▶ Work to complete
The answer is all of the data repeated exactly, with each picture omitted.

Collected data
* * * * * * * * *
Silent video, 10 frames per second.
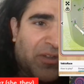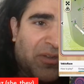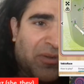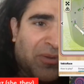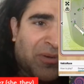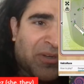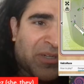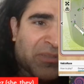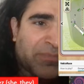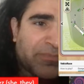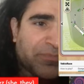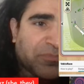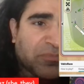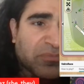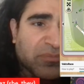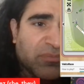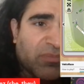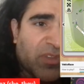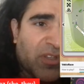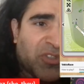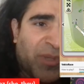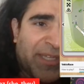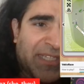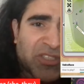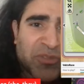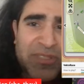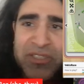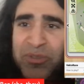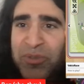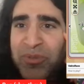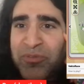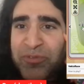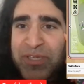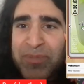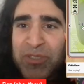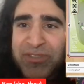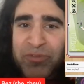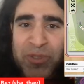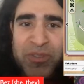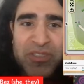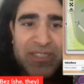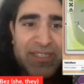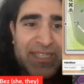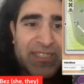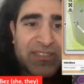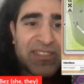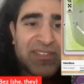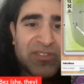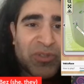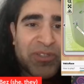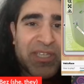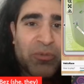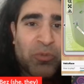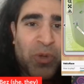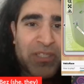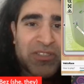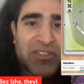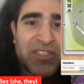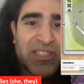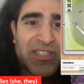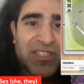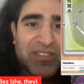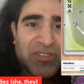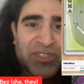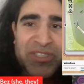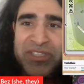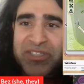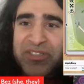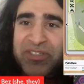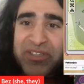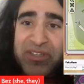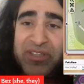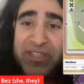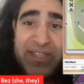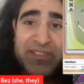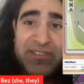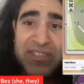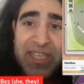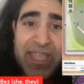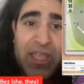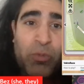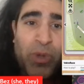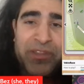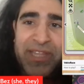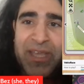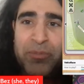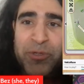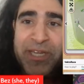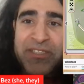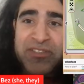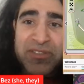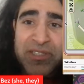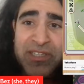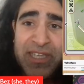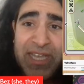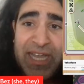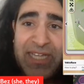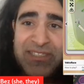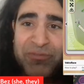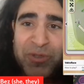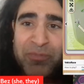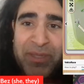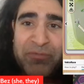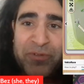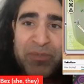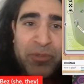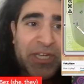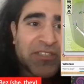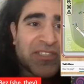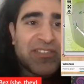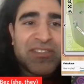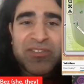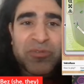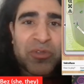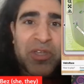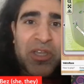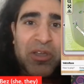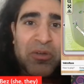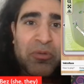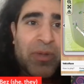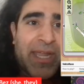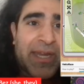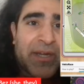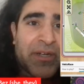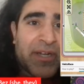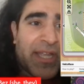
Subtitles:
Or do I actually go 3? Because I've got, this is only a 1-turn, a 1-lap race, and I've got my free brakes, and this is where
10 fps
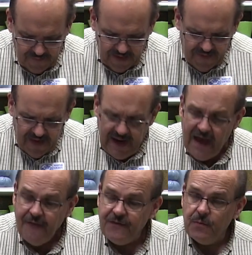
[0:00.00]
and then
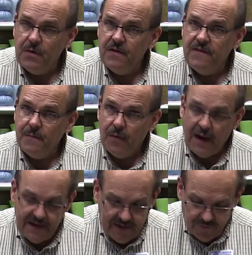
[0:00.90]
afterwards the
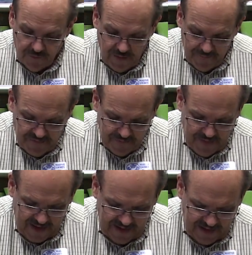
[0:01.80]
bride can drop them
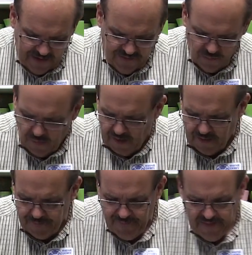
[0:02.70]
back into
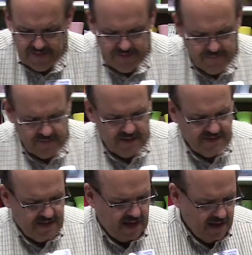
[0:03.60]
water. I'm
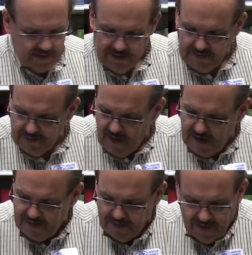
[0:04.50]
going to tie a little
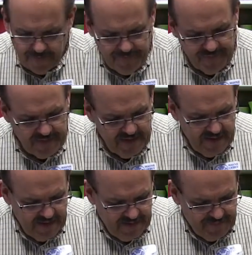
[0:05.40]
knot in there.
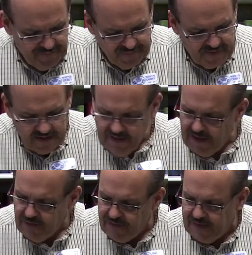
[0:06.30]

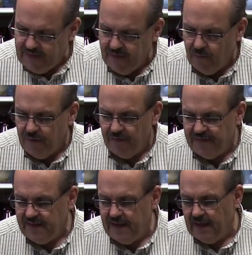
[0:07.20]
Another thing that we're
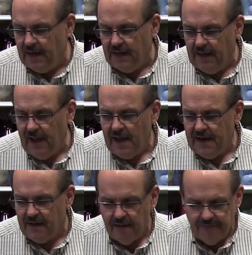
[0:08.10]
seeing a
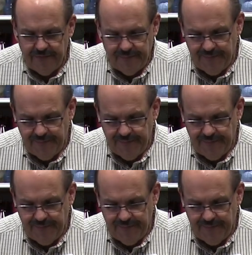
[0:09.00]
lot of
* * * * * * * * *
▶ Exercise solution
Silent video, 10 frames per second.
Subtitles:
Or do I actually go 3? Because I've got, this is only a 1-turn, a 1-lap race, and I've got my free brakes, and this is where
10 fps
[0:00.00]
and then
[0:00.90]
afterwards the
[0:01.80]
bride can drop them
[0:02.70]
back into
[0:03.60]
water. I'm
[0:04.50]
going to tie a little
[0:05.40]
knot in there.
[0:06.30]

[0:07.20]
Another thing that we're
[0:08.10]
seeing a
[0:09.00]
lot of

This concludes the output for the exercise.